Leave out the pictures, and retype the remaining data exactly.

[Records for this task]

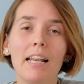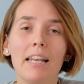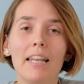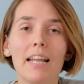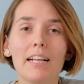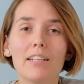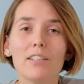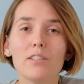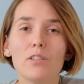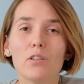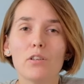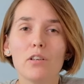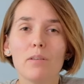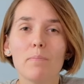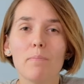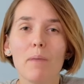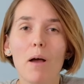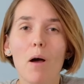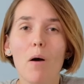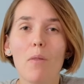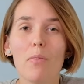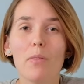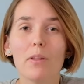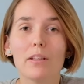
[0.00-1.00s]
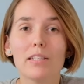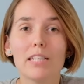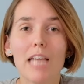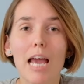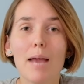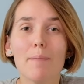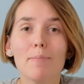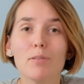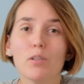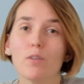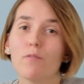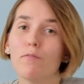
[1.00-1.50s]
let's talk about the
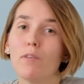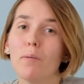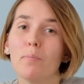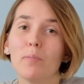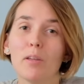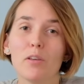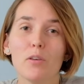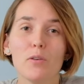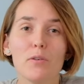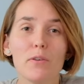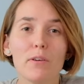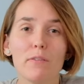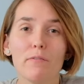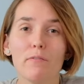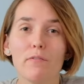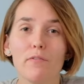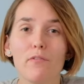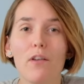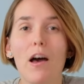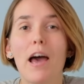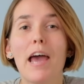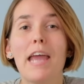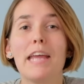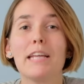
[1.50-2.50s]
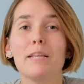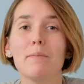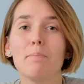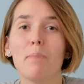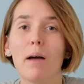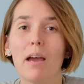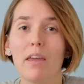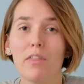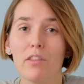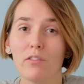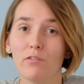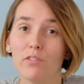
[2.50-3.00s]
types of film that you can find
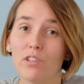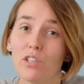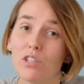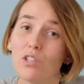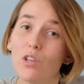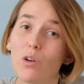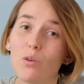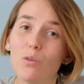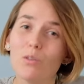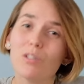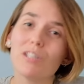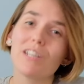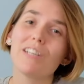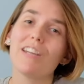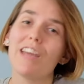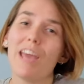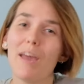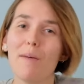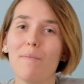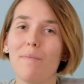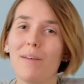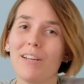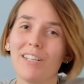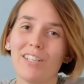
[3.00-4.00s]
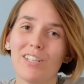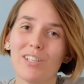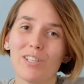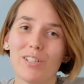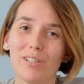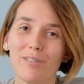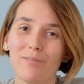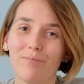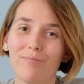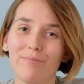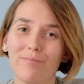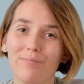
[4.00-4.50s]
by the resulting image.
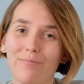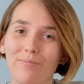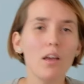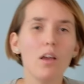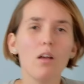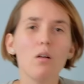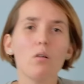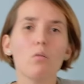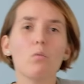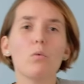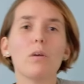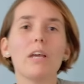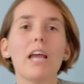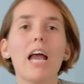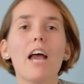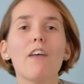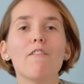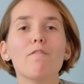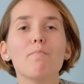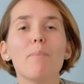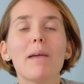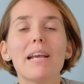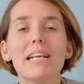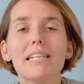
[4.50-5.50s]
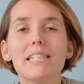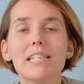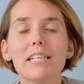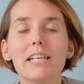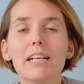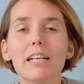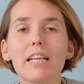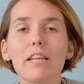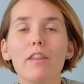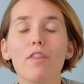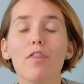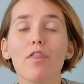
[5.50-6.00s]
We have
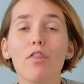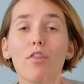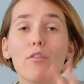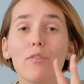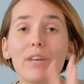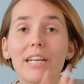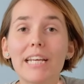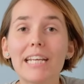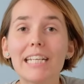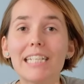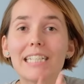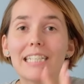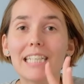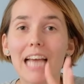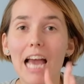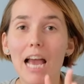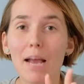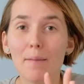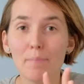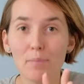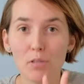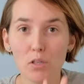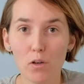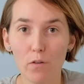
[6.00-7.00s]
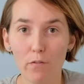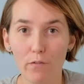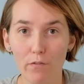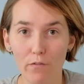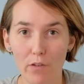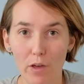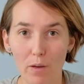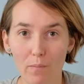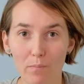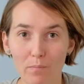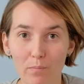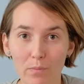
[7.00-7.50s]
basically three types of
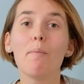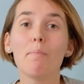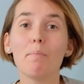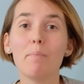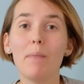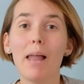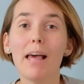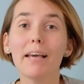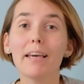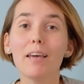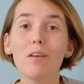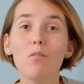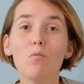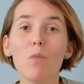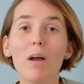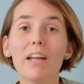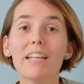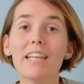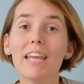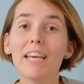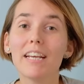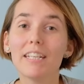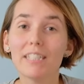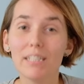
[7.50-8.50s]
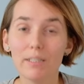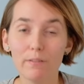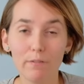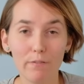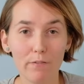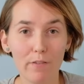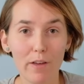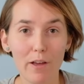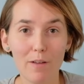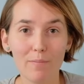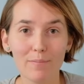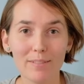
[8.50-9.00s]
film, black and white negative
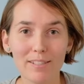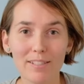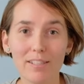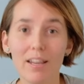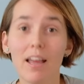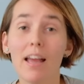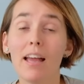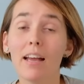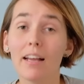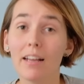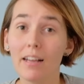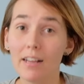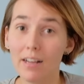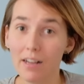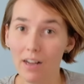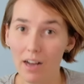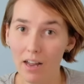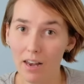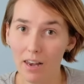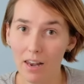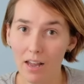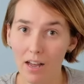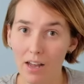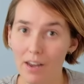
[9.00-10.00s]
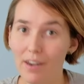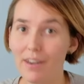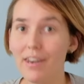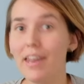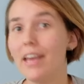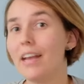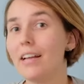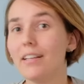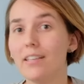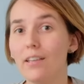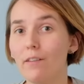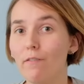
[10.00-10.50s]
films, color
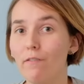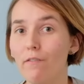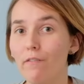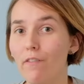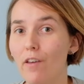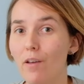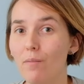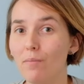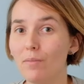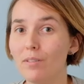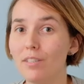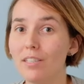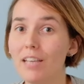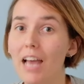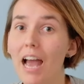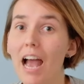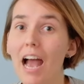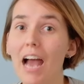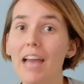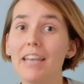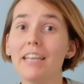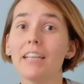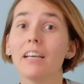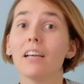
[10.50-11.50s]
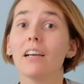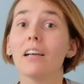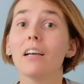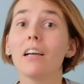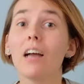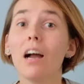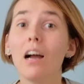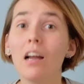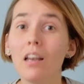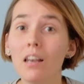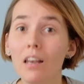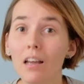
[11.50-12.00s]
negative films, and
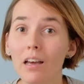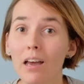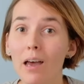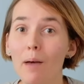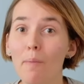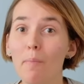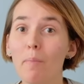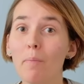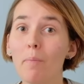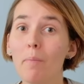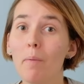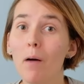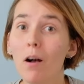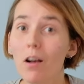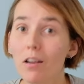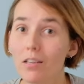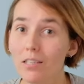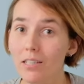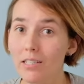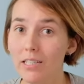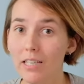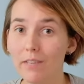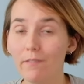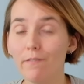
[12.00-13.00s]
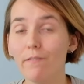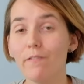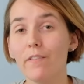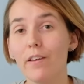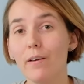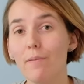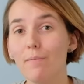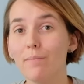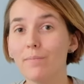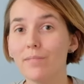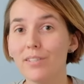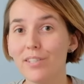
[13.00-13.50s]
color positive
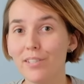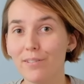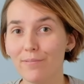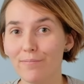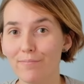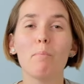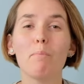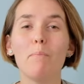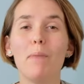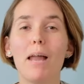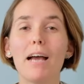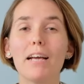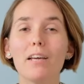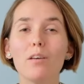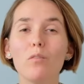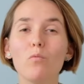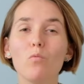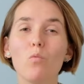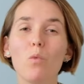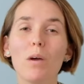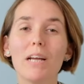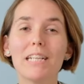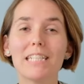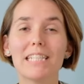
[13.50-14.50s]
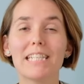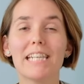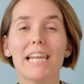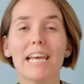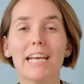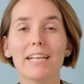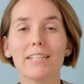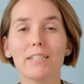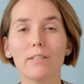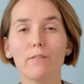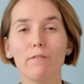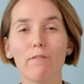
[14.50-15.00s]
films. Black and white
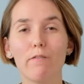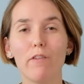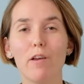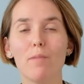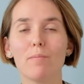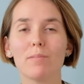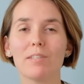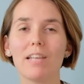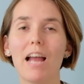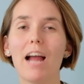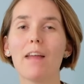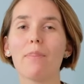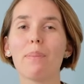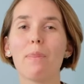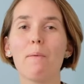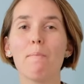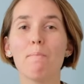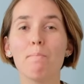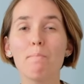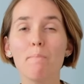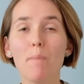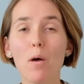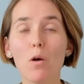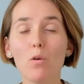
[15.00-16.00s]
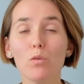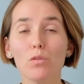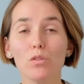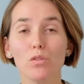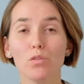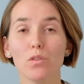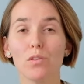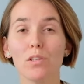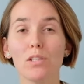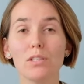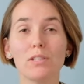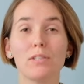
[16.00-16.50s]
negative films are the most
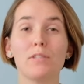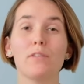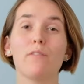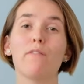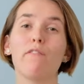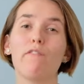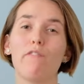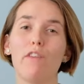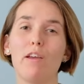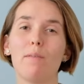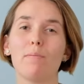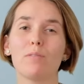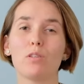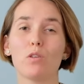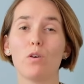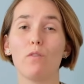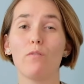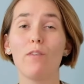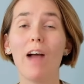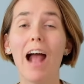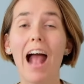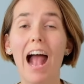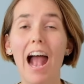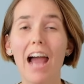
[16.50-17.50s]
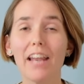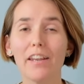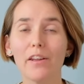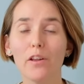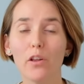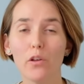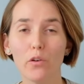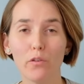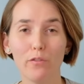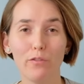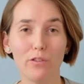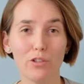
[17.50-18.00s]
traditional films of
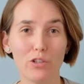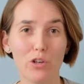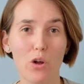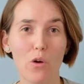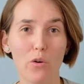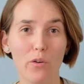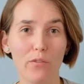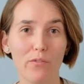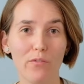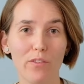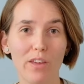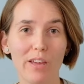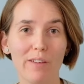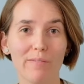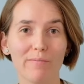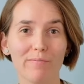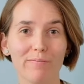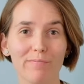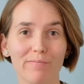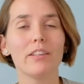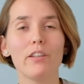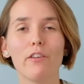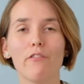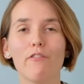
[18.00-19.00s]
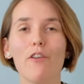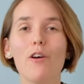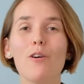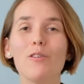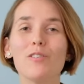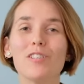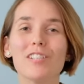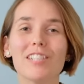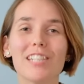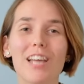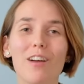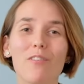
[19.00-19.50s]
analog photography. The
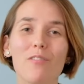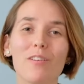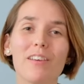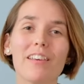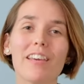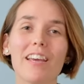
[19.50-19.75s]
photos that we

[/Records for this task]

### Task answer
[0.00-1.00s]
[1.00-1.50s]
let's talk about the
[1.50-2.50s]
[2.50-3.00s]
types of film that you can find
[3.00-4.00s]
[4.00-4.50s]
by the resulting image.
[4.50-5.50s]
[5.50-6.00s]
We have
[6.00-7.00s]
[7.00-7.50s]
basically three types of
[7.50-8.50s]
[8.50-9.00s]
film, black and white negative
[9.00-10.00s]
[10.00-10.50s]
films, color
[10.50-11.50s]
[11.50-12.00s]
negative films, and
[12.00-13.00s]
[13.00-13.50s]
color positive
[13.50-14.50s]
[14.50-15.00s]
films. Black and white
[15.00-16.00s]
[16.00-16.50s]
negative films are the most
[16.50-17.50s]
[17.50-18.00s]
traditional films of
[18.00-19.00s]
[19.00-19.50s]
analog photography. The
[19.50-19.75s]
photos that we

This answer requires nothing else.